À la recherche de la tétine

par C’est Nabum
samedi 25 février 2023

Scène ordinaire de la vie quotidienne

N'avez-vous pas aperçu la tétine, la tétine de la petite fille ? Je cherche après elle et ne la trouve pas tandis que la pauvrette la réclame à corps et à cri. Le drame n'est pas loin, la maisonnée se met en branle qui à quatre pattes ou d'autres dans tous les recoins, rabicoins et cachettes de la place.

La tension monte, la tétine demeure invisible. Chacun de fouiller des endroits improbables, pensant sans doute que la diablesse y soit passée sans qu'on ne la vît. Pendant ce temps la jeune demoiselle, imperturbable, observe l'agitation générale, assise tranquillement avec son doudou qui lui, a la sagesse de ne pas se tracasser.

La maison a été passée au peigne fin, sans succès. Il y a forcément une explication plausible à cette disparition ennuyeuse. Faudra-t-il en appeler aux fins limiers de la police nationale ? L'affaire il est vrai est de toute première importance, elle risque fort, d'ici quelque temps de provoquer de graves remous à l'ordre public.

N'exagérons pas, gardons notre calme avant que ne survienne la tempête : des cris, des pleurs, des plaintes incessantes, des jérémiades ou autres manifestations de nature à briser la sérénité de l'endroit. Une analyse méthodique s'impose, des différentes pérégrinations domestiques de la jeune fille.

Il est d'ailleurs assez simple de suivre à la trace ses différents déplacements. Le désordre ambiant en est un témoin privilégié. Il complique singulièrement la tâche des enquêteurs car règne ici un joli capharnaüm constitué d’éléments aussi épars que multicolores et de formes hétéroclites. Il convient de trier le bon grain de l'ivraie en espérant y découvrir subrepticement, insidieusement, inopinément la disparue.

Ce n'est certes pas la bonne stratégie. Dans pareil cas, l'inadvertance est préférable au méthodique. Il faut renoncer un temps à la fouille, se focaliser sur autre chose si la propriétaire de l'objet perdu accepte un détournement d'attention. Un peu de musique, une petite friandise permettent un temps de souffler un peu tandis que chacun s'affaire à faire semblant de ne plus rechercher ce trésor égaré.

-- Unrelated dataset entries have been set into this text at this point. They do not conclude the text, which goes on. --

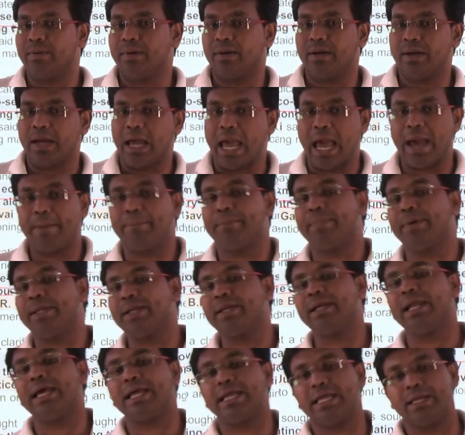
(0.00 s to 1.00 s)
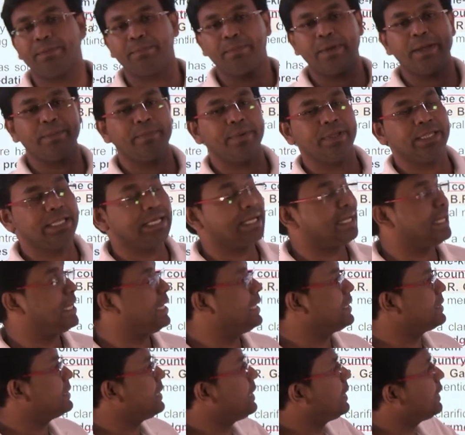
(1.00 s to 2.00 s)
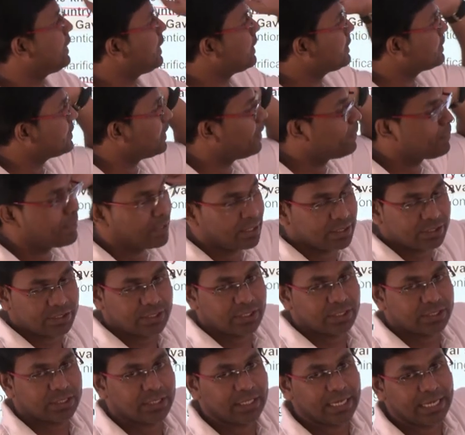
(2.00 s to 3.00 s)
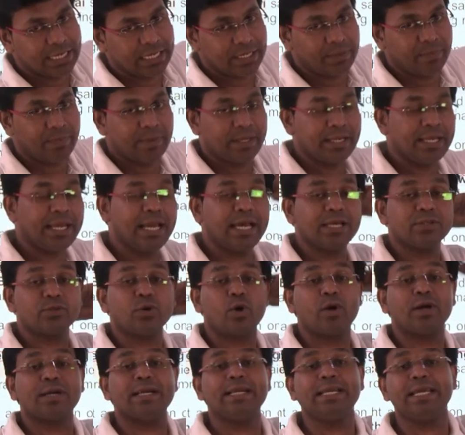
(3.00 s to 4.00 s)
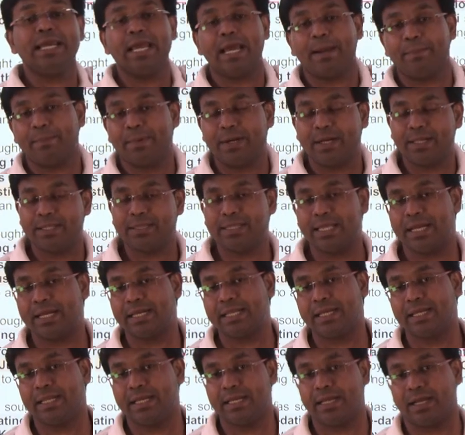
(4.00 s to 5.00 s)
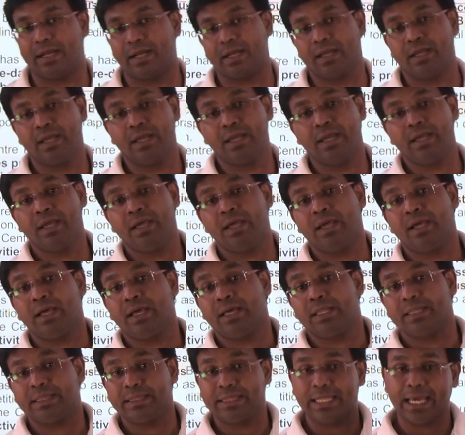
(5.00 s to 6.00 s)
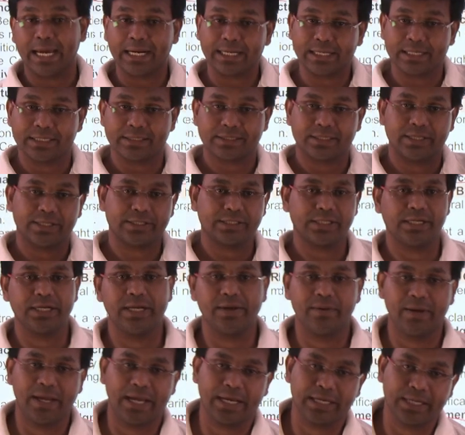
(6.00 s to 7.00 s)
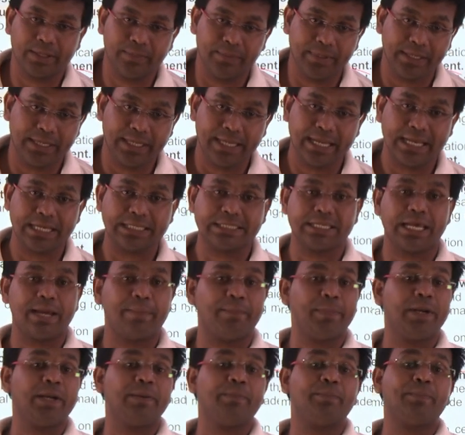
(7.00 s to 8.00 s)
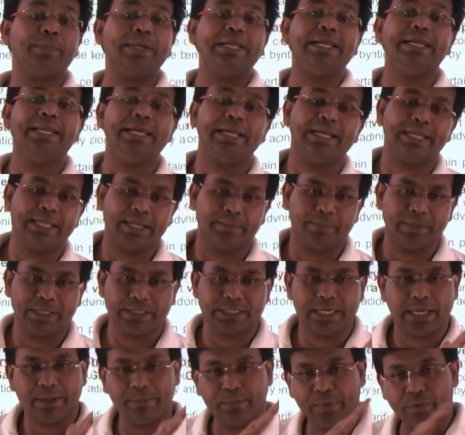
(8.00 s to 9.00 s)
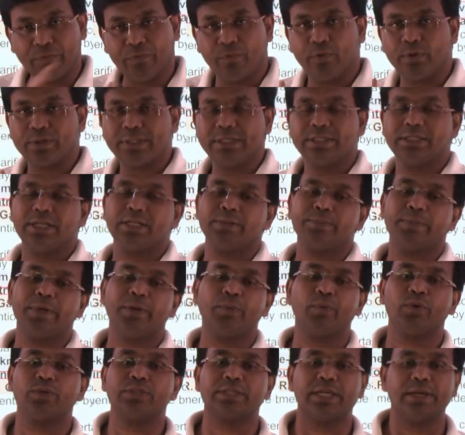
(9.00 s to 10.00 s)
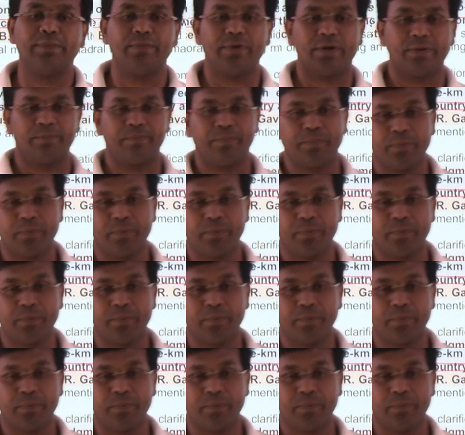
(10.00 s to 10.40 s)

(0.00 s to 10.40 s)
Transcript: happen, it may be the case that some construction activity has already happened in that area. That construction activity has happened predating, means before the judgment was given.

Le calme ne dure guère longtemps. Les subterfuges sont toujours de courte durée dans pareil cas. L'obsédante quémande revient au premier plan et chacun de se remettre en quête du saint Graal en matière plastique qui a reçu la salive de la déesse. Nous cherchons après Tétine et ne la trouvons toujours pas.

L'objet de transition n'est fort heureusement pas unique. Il convient d'aller quérir une copie presque conforme en espérant qu'elle obtiendra l'agrément d'une Princesse au bord de la crise de nerf. La proposition lui est faite, elle ne semble pas obtenir son assentiment. Que diable reproche-t-elle à cette autre qui la distingue de celle qui a sa préférence ?

Il n'est pas temps de s'interroger sur les infimes variations de ce vulgaire objet technologique qui prend ici une valeur disproportionnée. La maison est en état de siège, les habitants au bord de l’apoplexie. Il n'est pas évènement plus capital pour l'heure, en dépit pourtant des innombrables turpitudes de l'actualité, que la recherche de cette maudite tétine.

À bout de patience, les naufragés de la garde d'enfant se tournent vers la prière, l'invocation mystique, la superstition. Chacun y va de sa formule, de son rituel quand surgit de sa cuisine, le marmiton qui a échappé à la fièvre tétinesque. Il se penche, ramasse l'objet du délire au pied d'un meuble. Soudain un ange passe, preuve sans doute de l'existence d'un dieu de l'enfance. La jeune princesse retrouve son calme et ce petit minois qui fait craquer sa parentèle.